Und zwar soll ich folgende Aufgaben mit Hilfe der Java-Bibliothek lösen:???:L

• Ausgabe des int-Wertes 4711 zur Basis 8. Finden Sie zwei Möglichkeiten.
• Ausgabe der vergangenen Millisekunden seit 1.1.1970 Mitternacht.
• Ausgabe der hexadezimalen Darstellung von 3.4 als double-Wert.
• Berechnung von trigonometrischen Funktionen mit Grad-Winkeln.
• Bearbeitung von Zeichenketten mit veränderlicher Zeichenzahl.
• Berechnung der Hypotenuse in einem Dreieck.

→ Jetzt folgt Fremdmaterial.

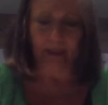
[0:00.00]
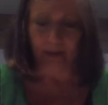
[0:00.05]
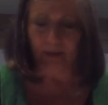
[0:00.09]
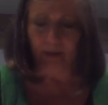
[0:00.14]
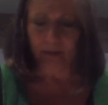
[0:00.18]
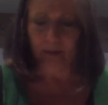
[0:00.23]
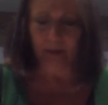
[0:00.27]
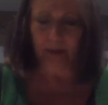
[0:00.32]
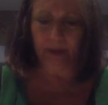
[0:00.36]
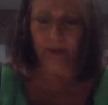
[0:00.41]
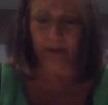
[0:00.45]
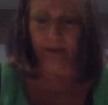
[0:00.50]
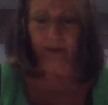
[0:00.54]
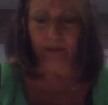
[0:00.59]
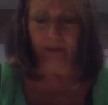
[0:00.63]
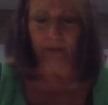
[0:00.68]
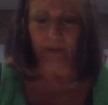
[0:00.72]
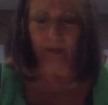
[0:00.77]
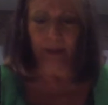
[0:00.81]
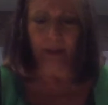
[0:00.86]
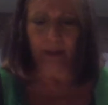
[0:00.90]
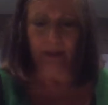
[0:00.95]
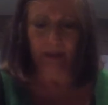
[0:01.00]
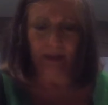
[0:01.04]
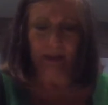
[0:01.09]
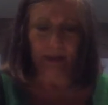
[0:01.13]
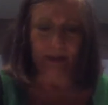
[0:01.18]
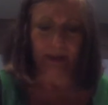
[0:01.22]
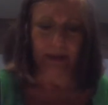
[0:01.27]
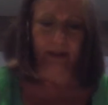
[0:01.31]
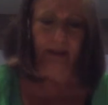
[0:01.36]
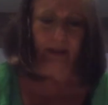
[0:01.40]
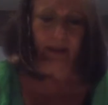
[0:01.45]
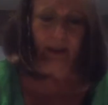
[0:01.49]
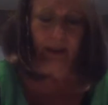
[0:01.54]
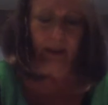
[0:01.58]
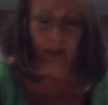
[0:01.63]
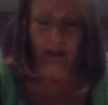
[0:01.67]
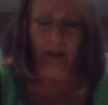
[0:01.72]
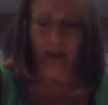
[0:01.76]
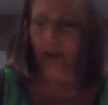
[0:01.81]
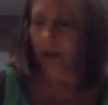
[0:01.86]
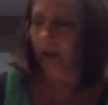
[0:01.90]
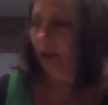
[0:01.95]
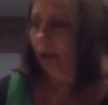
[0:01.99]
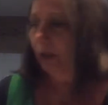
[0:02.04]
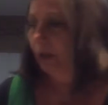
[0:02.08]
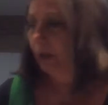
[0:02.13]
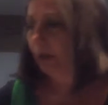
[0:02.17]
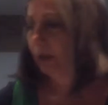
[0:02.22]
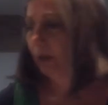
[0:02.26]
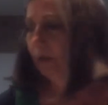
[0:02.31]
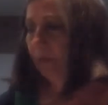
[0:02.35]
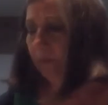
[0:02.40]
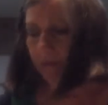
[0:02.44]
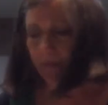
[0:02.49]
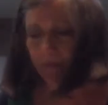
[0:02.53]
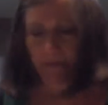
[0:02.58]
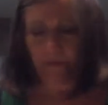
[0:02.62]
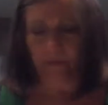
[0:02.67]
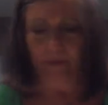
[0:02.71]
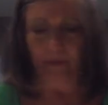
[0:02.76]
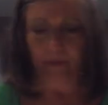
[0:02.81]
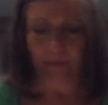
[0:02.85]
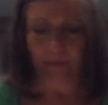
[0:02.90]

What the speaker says: a little bit so we get this off.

Wäre echt lieb wenn mir jemand eventuell einen Tipp geben könnte zu jeder Aufgabe. Hoffentlich versteht mich keiner falsch, ich bin nicht auf der Suche nach Lösungen sondern nach Hinweisen  Habe in 2 Wochen meine Prüfungen :rtfm:

Vielen Dank im Voraus :toll:


----------



## timbeau (11. Jan 2012)

Was ist die Lösung zu 1?

2. java.util.Calender
3.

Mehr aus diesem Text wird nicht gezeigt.